----- Provided records

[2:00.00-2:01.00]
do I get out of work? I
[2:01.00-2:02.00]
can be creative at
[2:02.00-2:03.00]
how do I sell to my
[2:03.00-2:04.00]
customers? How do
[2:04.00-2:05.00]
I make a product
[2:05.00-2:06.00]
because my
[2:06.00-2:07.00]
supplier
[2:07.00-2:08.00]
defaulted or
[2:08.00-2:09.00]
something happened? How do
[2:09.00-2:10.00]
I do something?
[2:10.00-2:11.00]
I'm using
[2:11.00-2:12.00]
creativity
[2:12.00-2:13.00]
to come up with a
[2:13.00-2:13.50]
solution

----------
----- Provided records

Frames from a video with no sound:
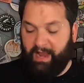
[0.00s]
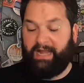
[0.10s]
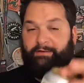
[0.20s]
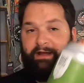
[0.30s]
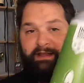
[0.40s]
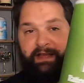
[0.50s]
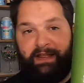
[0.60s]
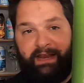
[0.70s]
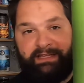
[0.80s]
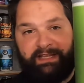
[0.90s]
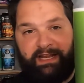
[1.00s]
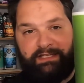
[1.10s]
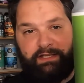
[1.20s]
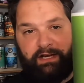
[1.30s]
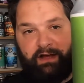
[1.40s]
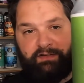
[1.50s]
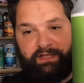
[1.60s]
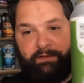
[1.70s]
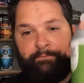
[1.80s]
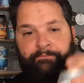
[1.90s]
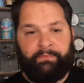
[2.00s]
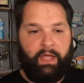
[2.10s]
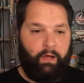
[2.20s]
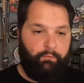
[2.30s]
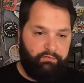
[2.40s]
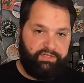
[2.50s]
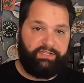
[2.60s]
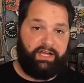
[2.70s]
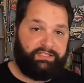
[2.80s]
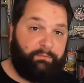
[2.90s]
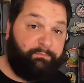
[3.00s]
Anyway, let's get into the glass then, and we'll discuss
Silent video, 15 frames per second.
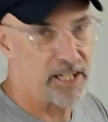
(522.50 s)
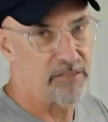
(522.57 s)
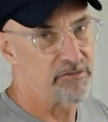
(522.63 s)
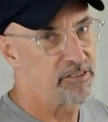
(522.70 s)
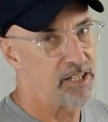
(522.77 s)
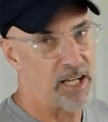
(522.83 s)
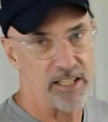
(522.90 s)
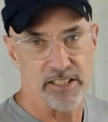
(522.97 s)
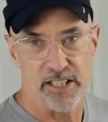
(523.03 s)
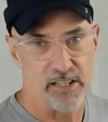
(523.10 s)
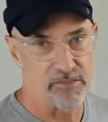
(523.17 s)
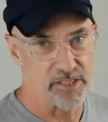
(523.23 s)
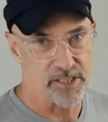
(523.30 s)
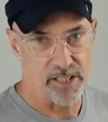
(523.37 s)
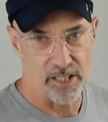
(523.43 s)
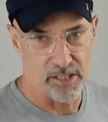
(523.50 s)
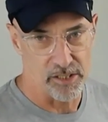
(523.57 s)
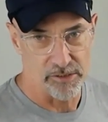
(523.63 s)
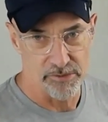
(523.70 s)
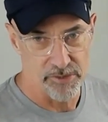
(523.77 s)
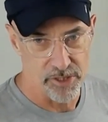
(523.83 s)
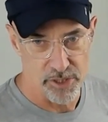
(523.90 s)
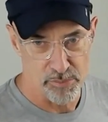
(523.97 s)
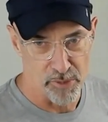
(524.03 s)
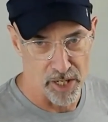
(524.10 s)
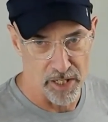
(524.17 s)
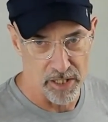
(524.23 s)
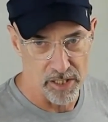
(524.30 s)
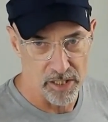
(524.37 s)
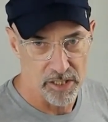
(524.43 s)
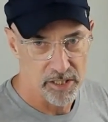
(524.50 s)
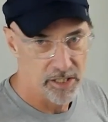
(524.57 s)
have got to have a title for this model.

----------

• **Action item**
Scanning the data above, count the lines in which the string "video" occurs and state only the count.

• **Worked solution**
2